At age 96, this patriarch will again see his clan soon. Most family members began gathering in Carson City and environs for a weeklong reunion that began Saturday. Five of his six grown grandkids were coming, bringing their broods to the reunion hosted by Ray's son, Bob, and wife, Linda.

"Their favorite place to come for the family reunion is Carson City," said Bob, 71, who retired from his job at Hewlett-Packard and moved here a few years back to help care for his father. Ray had retired to Carson City in 1973, and Bob says his grown children now have fond memories of visiting Carson City after that.

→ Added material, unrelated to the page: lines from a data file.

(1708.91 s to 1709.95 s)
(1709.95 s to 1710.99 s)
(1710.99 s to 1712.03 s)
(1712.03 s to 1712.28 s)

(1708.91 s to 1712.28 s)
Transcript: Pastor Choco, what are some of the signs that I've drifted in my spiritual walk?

The grandkids then called Ray "Peanut," a nickname from a previous generation bestowed by some of Bob's high school chums in the 1950s. It stuck when the older man embraced it openly.

"He's just been a great father," said Bob.

He also touted his dad's whistling bona fides, though the talent no longer carries the robust quality it did years ago.

"He wouldn't just whistle," Bob said. "He would imitate certain birds and animals. He called it warbling."

But Bob's greatest admiration for his dad stems from Ray's Army service and years in civilian work for the military. That in part is because Bob has an acute sense of patriotism and did a tour of duty himself in the Air Force. Such military service is a family tradition. For instance, Bob's son Eric, a major in the U.S. Special Forces, wasn't expecting to make it to the reunion because he is on active duty.

Ray's service before World War II was in the Army's 76th horse-drawn field artillery, Seventh Cavalry, at Fort Francis E. Warren in Wyoming. Ray still recalls the thrill and the occasional danger of figure-eight drills at a brisk pace as horses, riders and caissons practiced for or performed at Cheyenne Frontier Days.

After becoming a civilian employee at the Naval Supply Center in Oakland, Calif., Ray helped supply the Pacific theater during the big war. He remained there 30 years, winning promotions and receiving periodic safety commendations during those three decades.

Growing up, Bob received lessons in Ray's care-laden but can-do approach to life.

Ray joined his then-teenage son, for example, in learning underwater diving after Bob read "The Blue Continent," a book by Jacques Cousteau. "My dad bought me a dry suit - they didn't have wet suits back then," he said.

The pair recovered hundreds of golf balls, Bob said, diving in waters just off the Pebble Beach golf course. Eventually Ray fashioned a device to seek gold while diving in rivers.

"It worked like an underwater vacuum cleaner," said Bob, accumulating placer gold from river beds and crevices. He said diving skills also led to Ray doing underwater photography as a companion hobby. Ray was pictured doing just that on a Skin Diver Magazine cover.

When Ray reached Carson City, his lifetime of whistling paid additional dividends. From the late 1970s until 1986, a whistle-off contest was put on by the Carson City Chamber of Commerce. Ray took second place one year, Bob said, and each year met folks from all over.

"We had contestants from Mexico, Canada, England, Australia and the Hawaiian Islands," Ray once wrote of the event. One contestant from Oakland became a particularly close friend.

He was Simon Argevitch, a well-known whistler who wowed audiences by filling his mouth with several cigars while performing. Ray and this cigar-chomping pal sometimes performed together.

Simon once sent Ray and his wife, Carlyn, pictures of him appearing in the company of Johnny Carson, Bess Myerson, Phil Silvers and others who were that period's leading entertainers, photos kept among many that the family treasure.